A company’s biggest security threat isn’t the sinister hacker trying to break into the corporate network, but employees and partners with easy access to company information.
Just ask Apple Computer, which filed two lawsuits in December accusing insiders and partners of leaking proprietary information. In one case, Apple is suing two men it says distributed prerelease versions of Tiger, the next iteration of Mac OS X. In a separate action, it is suing unnamed individuals who leaked details about a forthcoming music device code-named Asteroid.
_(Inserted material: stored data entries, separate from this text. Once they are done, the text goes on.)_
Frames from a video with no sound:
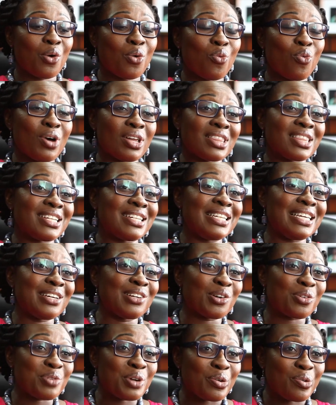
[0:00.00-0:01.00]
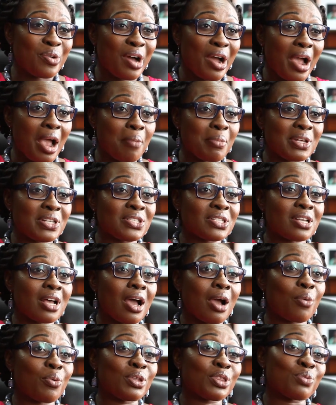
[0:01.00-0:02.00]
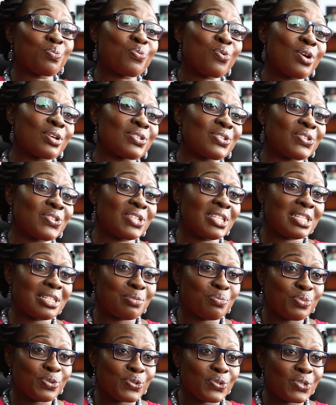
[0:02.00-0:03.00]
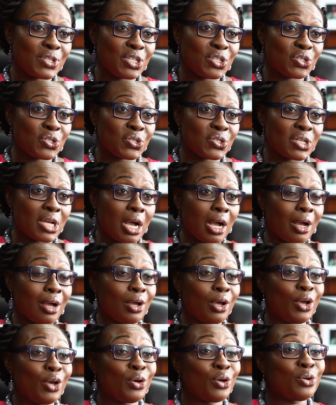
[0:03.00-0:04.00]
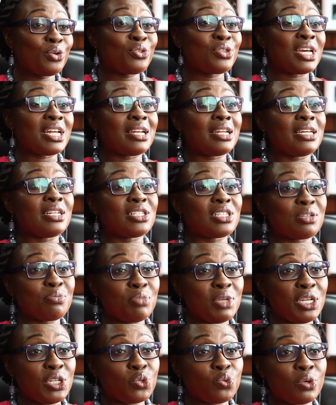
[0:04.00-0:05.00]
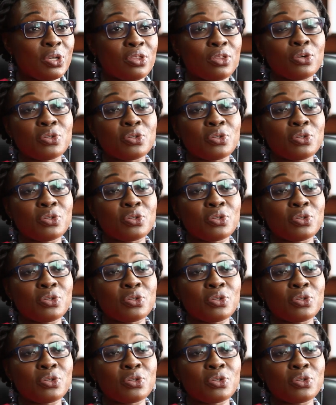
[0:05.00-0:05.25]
what the legal requirements are, what the processes and procedures are, who they need to meet with.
Apple’s not the only company that’s found sensitive internal information leaked to the public. Big names such as America Online, Microsoft and Cisco Systems have also been victims. Research indicates that most security breaches are inside jobs. A recent Ponemon Institute survey of 163 Fortune 1000 companies found that roughly 70 percent of all reported security breaches were due to insiders.
“It’s much more glamorous to think of the hacker who works for some large cyber-crime ring,” said Larry Ponemon, head of the Tuscon, Ariz., think tank. “But in reality, those characters only make up a small percent of the problem.”
For more than a decade, corporations have erected digital perimeters to keep outsiders off their networks. But now discontented, reckless and greedy employees, and disgruntled former workers, can all be bigger threats than the mysterious hacker. And as more companies outsource portions of their business, vital company information can easily fall into the wrong hands.